The second argument is the one I could never understand.

“Redskin” is a dictionary defined racial slur. At the time, the US Patent and Trademark Office wouldn’t approve any submissions with that word in it because it considered it denigrating to indigenous people. There was also a survey that suggested that the majority of natives thought the name had contributed to racism against them or was denigrating. (The PTO ruling has since been reversed by courts and regular national polls suggest the opposite conclusion than the one I linked to, that the majority of Native Americans aren’t offended.)

Here’s a story that may sound familiar:

In 1974, a group of Chinese-Americans publicly objected to Pekin, Illinois’ high school team and mascot, the Chinks. The following year, the students overwhelmingly agreed to keep the name.

In 1980, Pekin got a new superintendent and he unilaterally made the decision to transition the school from “Chinks” to “Dragons.” There was an uproar, but the decision was final. Attendance did not drop off. People moved on.

I’ve said it before, but those who think that forcing Washington owner Dan Snyder to change the name of his football team starts the slippery slope to forcing Notre Dame to change its mascot are committing the grave error of false equivalence. You simply can’t use the arguments against the R-word and make them the arguments against “fighting” or the leprechaun.

Here’s what I haven’t asked before: Why would we be so worked up if Notre Dame were to change its name? Will Notre Dame somehow fail to be the same great university if it’s simply the Irish and not the Fighting Irish? Team names are silly. Mascots are sillier.

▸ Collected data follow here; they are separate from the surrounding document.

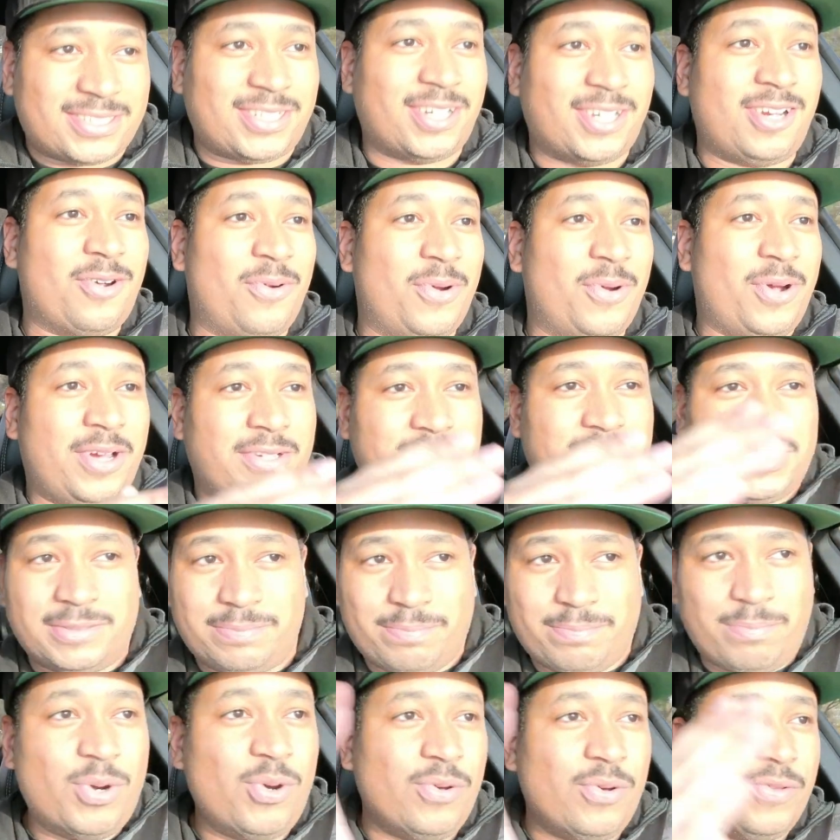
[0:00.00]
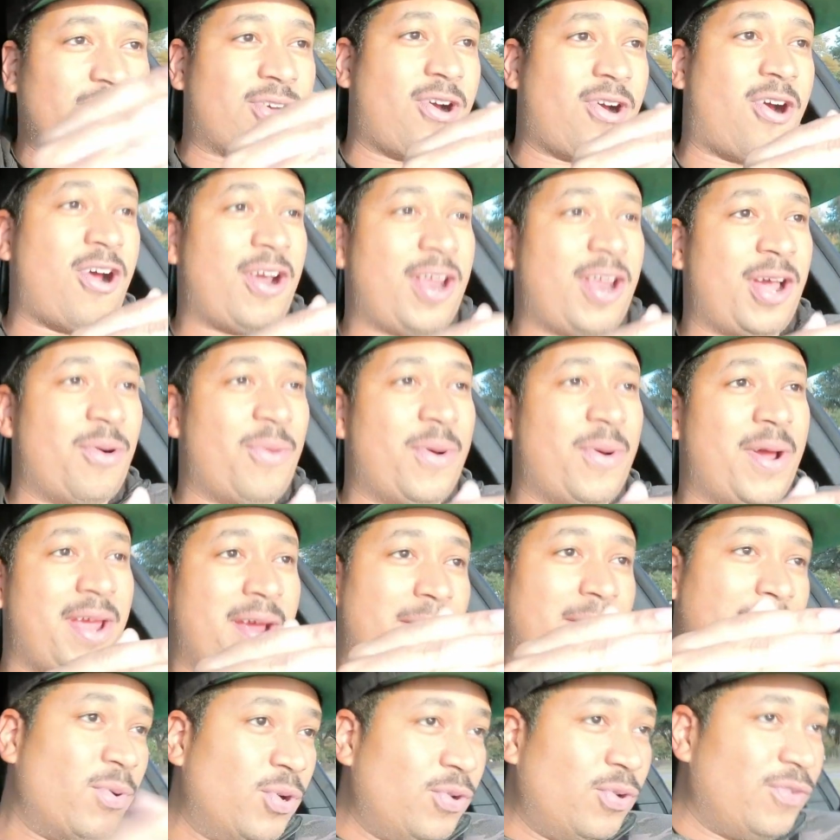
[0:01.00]
steering wheel and just move the car that way,
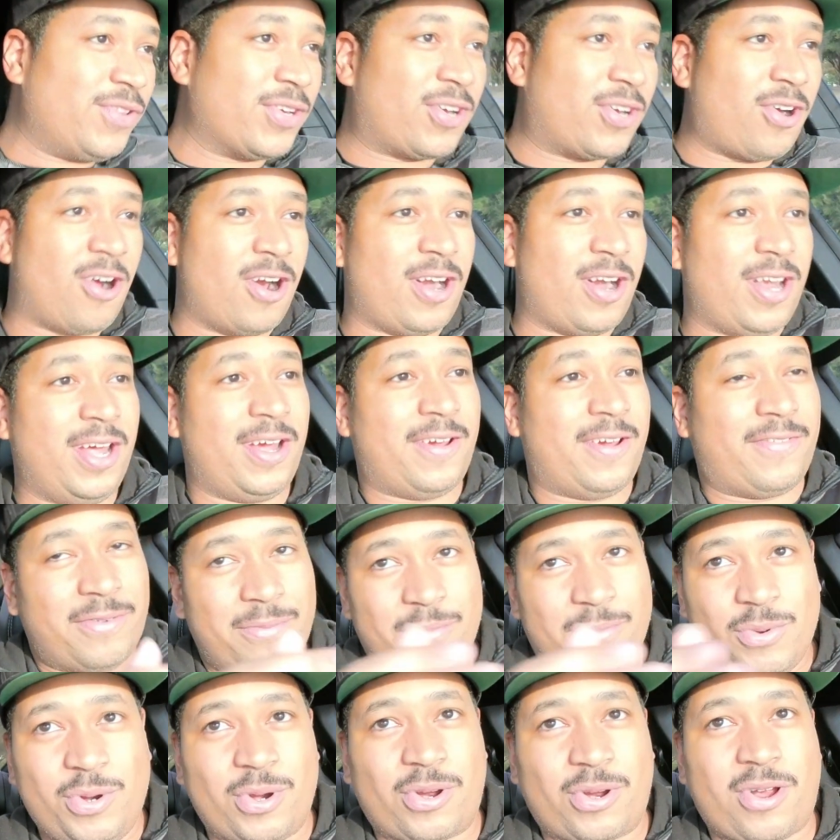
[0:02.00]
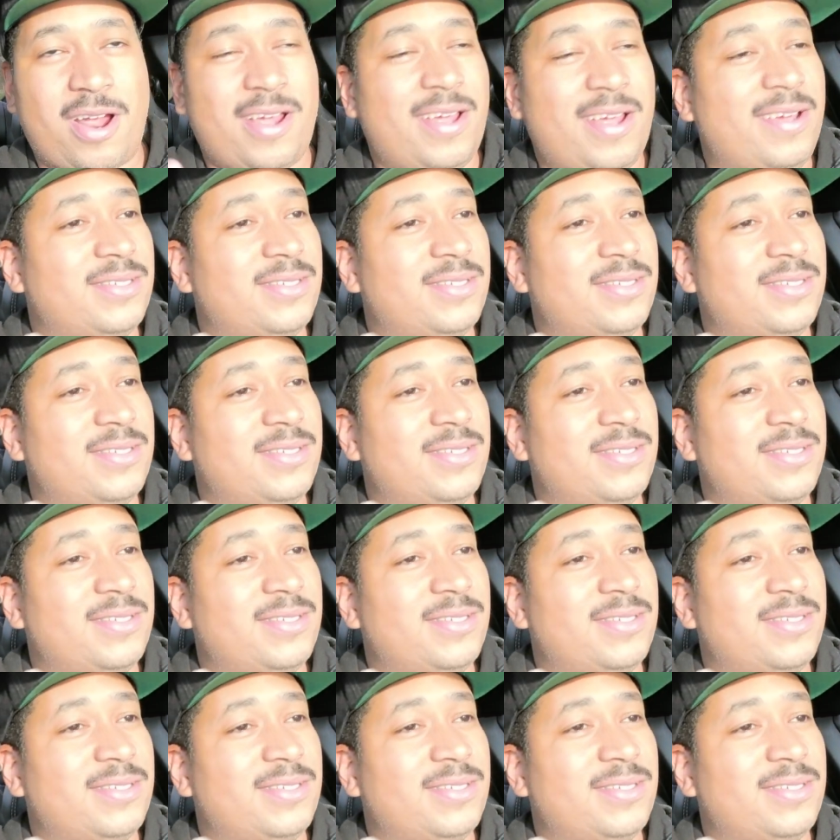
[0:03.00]
move the car left, move the car.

If Notre Dame wants to ditch the “fighting” out of Irish or the leprechaun, I’ll be curious about what made them do that (especially since it isn’t a racial slur and no one serious seems to be complaining). But I won’t suddenly forget a bunch of courageous students “defied their leaders’ pleas to ignore the Klu Klux Klan” and drove the hate group out of South Bend.

Let me know in the comments what you think. What is the compelling reason to die on the “my sports team needs to be named this one thing” hill?

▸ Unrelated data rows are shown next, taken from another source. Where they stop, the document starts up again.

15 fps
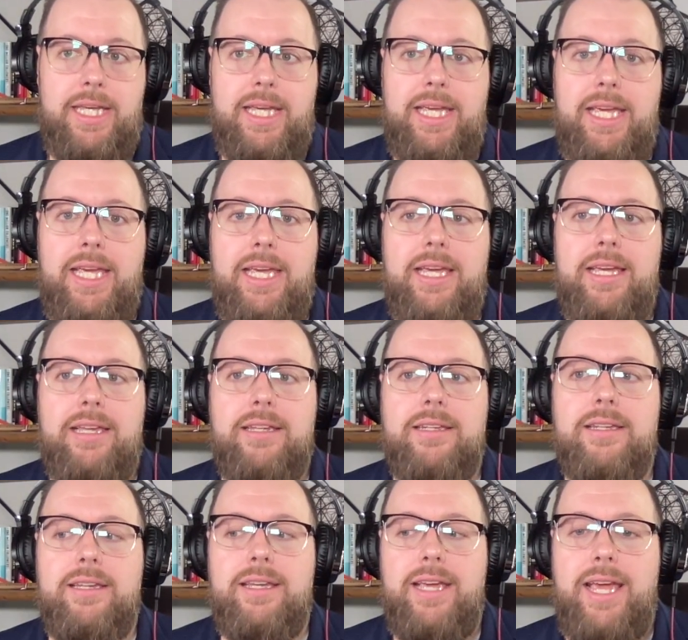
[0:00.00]

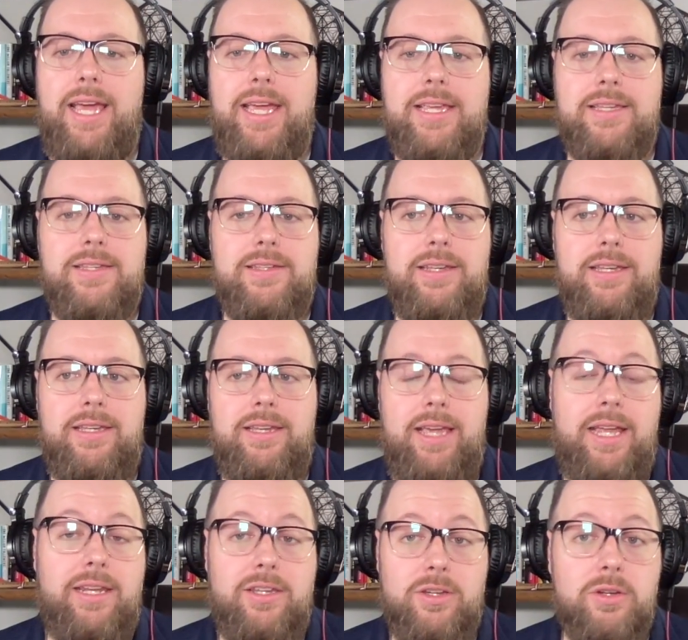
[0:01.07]
And as
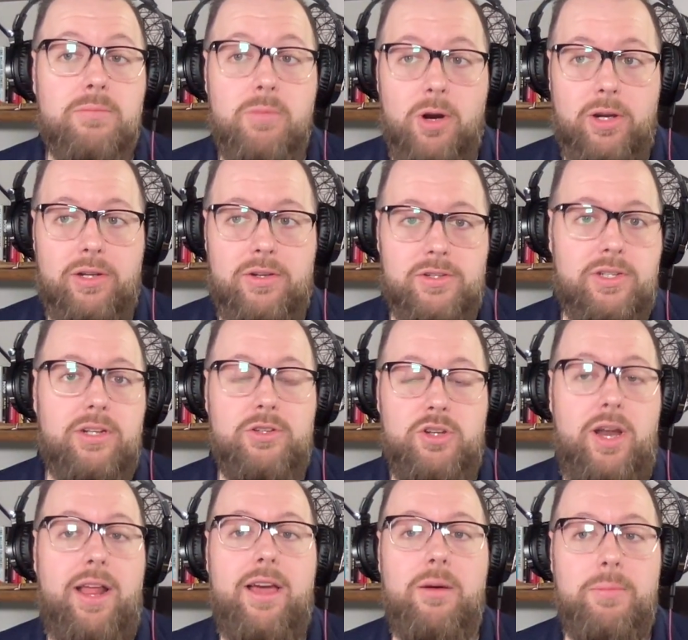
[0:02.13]
any good marketer is going to
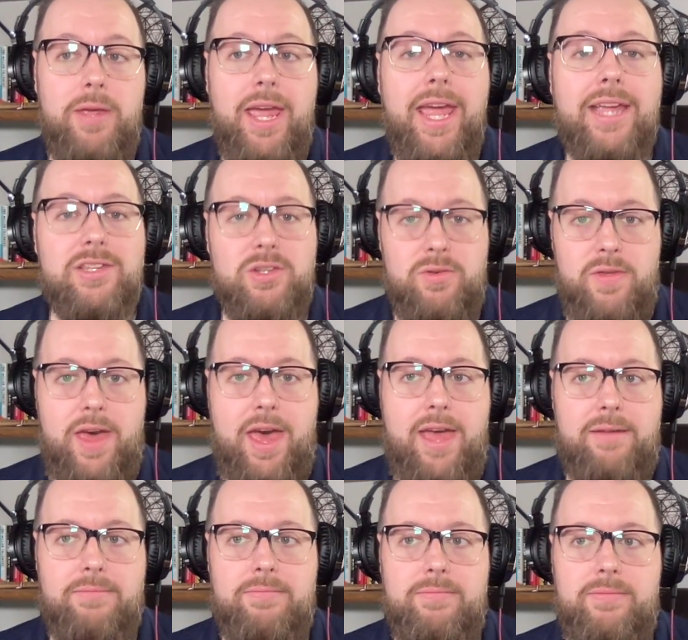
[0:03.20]
try to help you answer that,
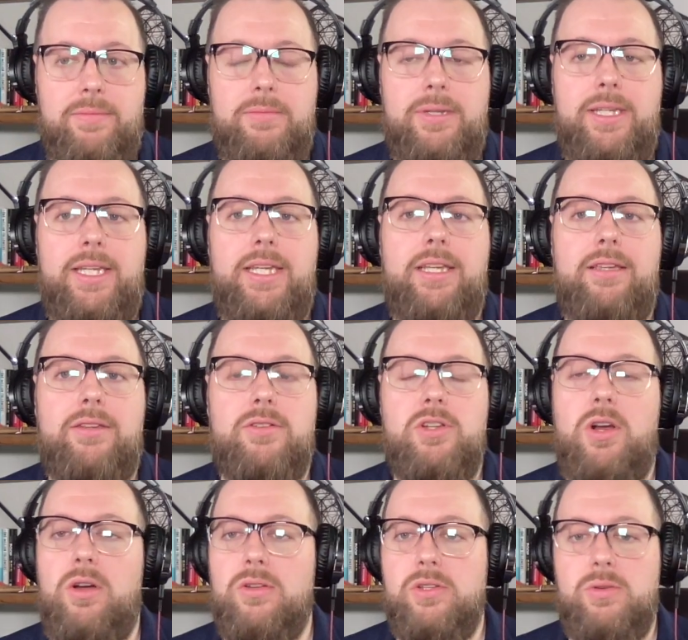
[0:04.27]
and there's
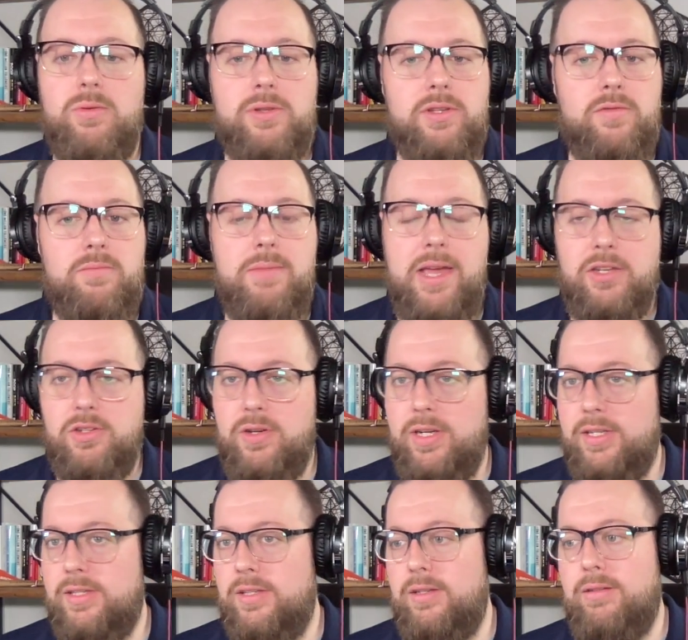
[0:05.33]
all sorts of
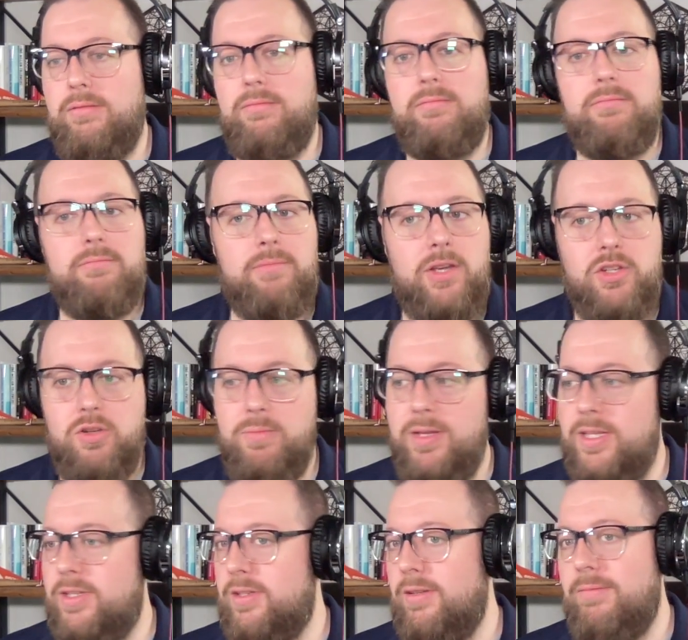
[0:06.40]
metrics and
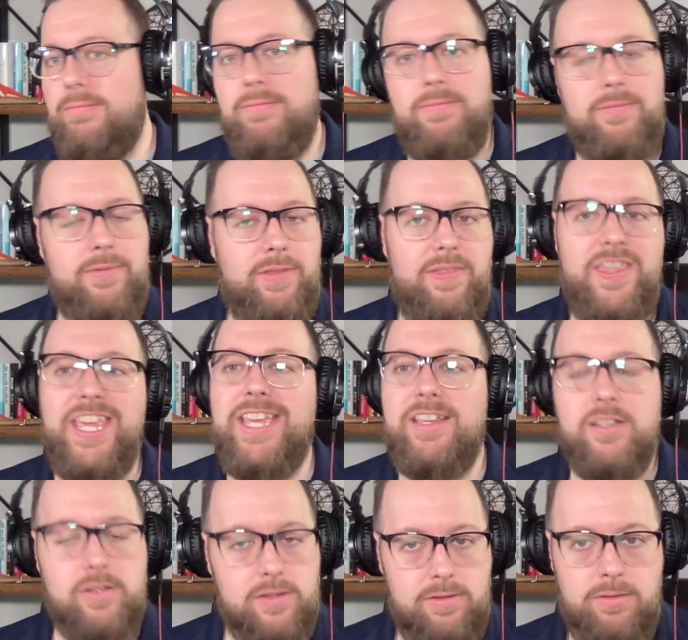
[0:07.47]
measurements and
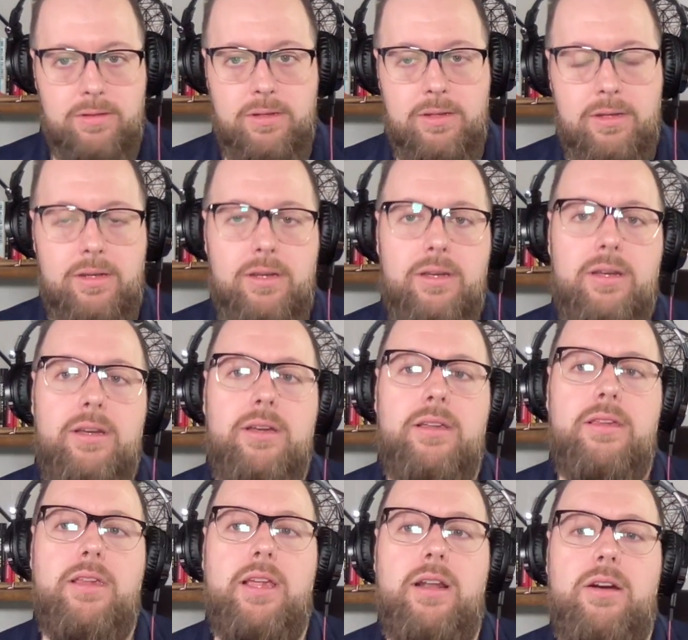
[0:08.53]
things
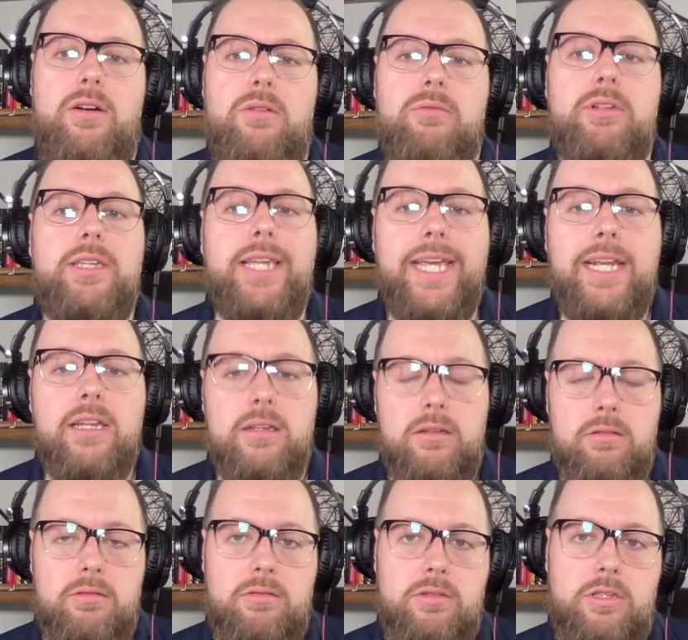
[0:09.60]
that are related
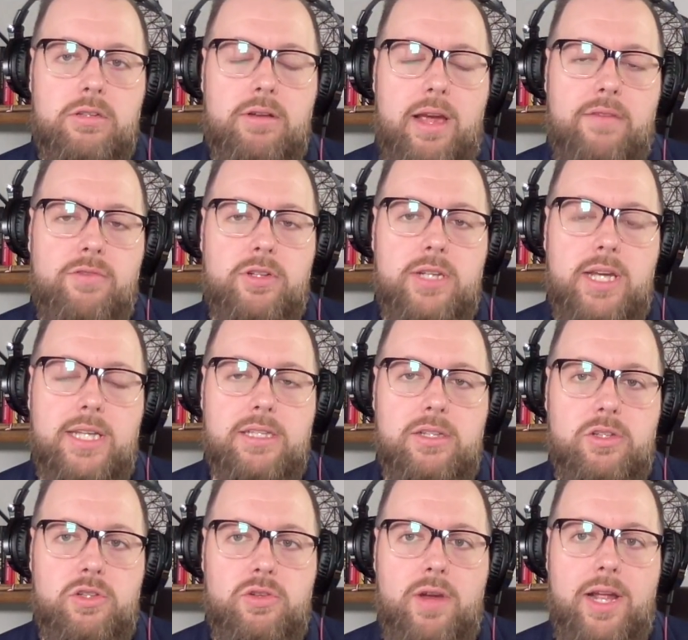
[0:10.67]
to your advertising
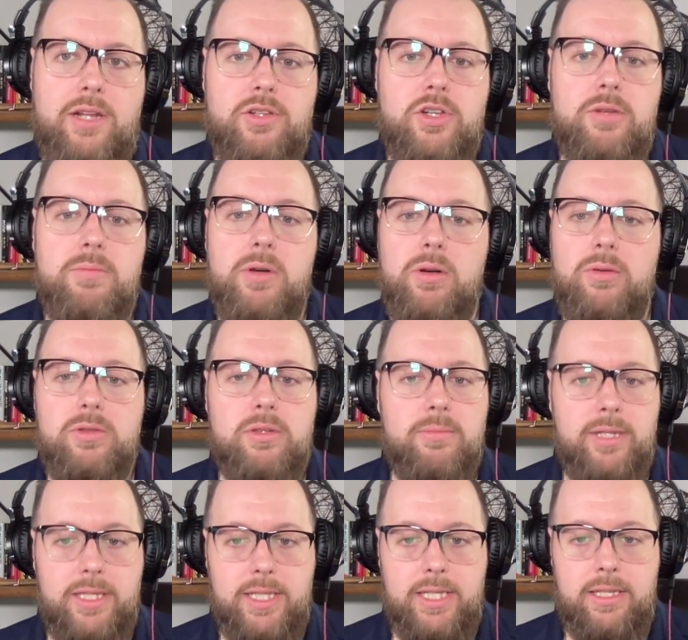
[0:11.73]
strategy, but
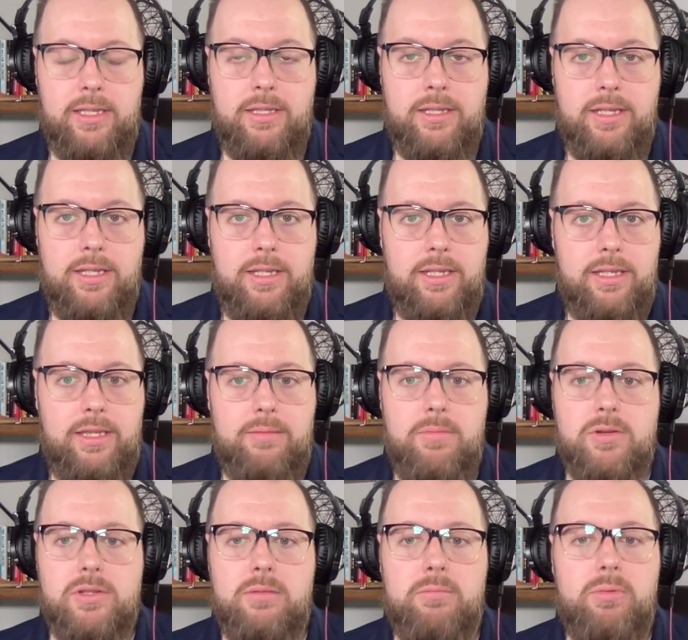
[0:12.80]
ultimately, the
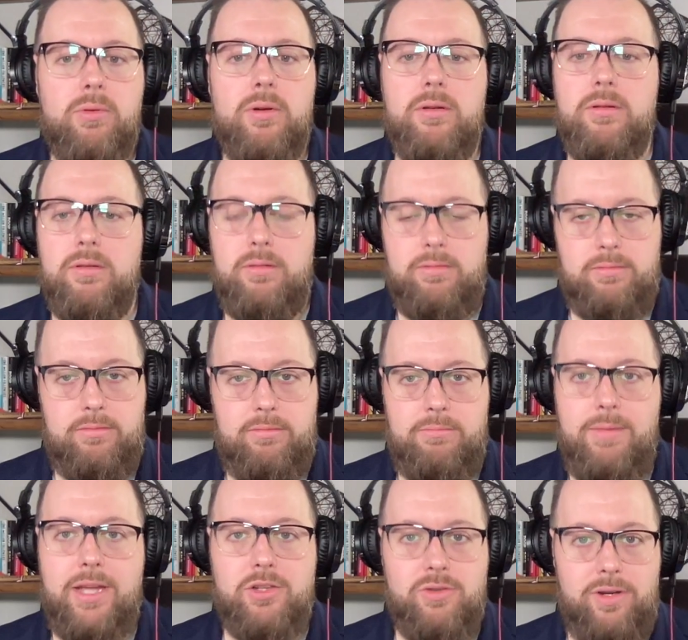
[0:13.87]
most important
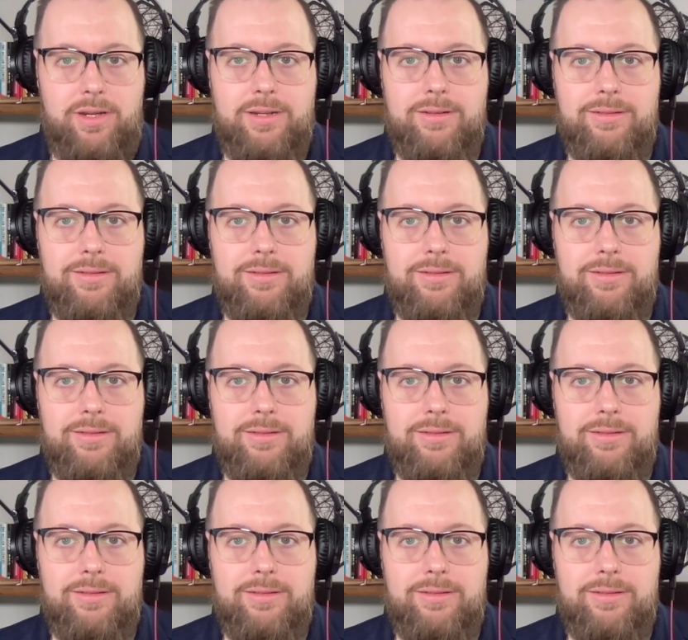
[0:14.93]
metric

Can we get back to football, please?

I’m probably always going to suggest you read articles from UHND’s Greg Flammang, because we’ve got a mutual admiration society going on here.

We talked about this point extensively on the podcast, but Greg and I are like minded in his conclusion:

It’s understandable for fans to be frustrated or critical. I’ve gone back and forth on this myself. But, we should let things unfold before declaring X coach is doing a lousy job, or that coach is blowing it. Things looked really good in March for a reason, and there is plenty of time for the program to get back on the right track this cycle, as cloudy as it looks today.

It’s July 9. Let’s figure out where we are in November — especially if official visits can resume for gamedays — and freak out if it hasn’t gotten any better. For now, I’m going to be patient.


Lula Wiles is a trio of female musicians; none of them are named “Lula.” Their vibe is folk, with a modern sensibility. I have a weakness for tight female harmonies, so I gravitated toward this one. Fair warning for those listening at work: There is a well-placed F-bomb in this one.


Here’s Schulte’s concluding paragraph:

Notre Dame has had a phenomenal run of producing NFL offensive linemen. Eichenberg and Hainsey are outstanding prospects in their own rights, but guards Aaron Banks and Tommy Kraemer, as well as center Jarrett Patterson, are all draftable players. With the amount of experience and talent returning to the Irish in 2020, I fully expect Notre Dame to be in the running for the Joe Moore Award.


If this season is going to happen without the Pac-12, then Notre Dame should seriously consider ending the season in Provo. (I’m also not opposed to starting the season with, say, the TCU Horned Frogs and moving the Navy Midshipmen to October, as Bryan Driskell suggested.)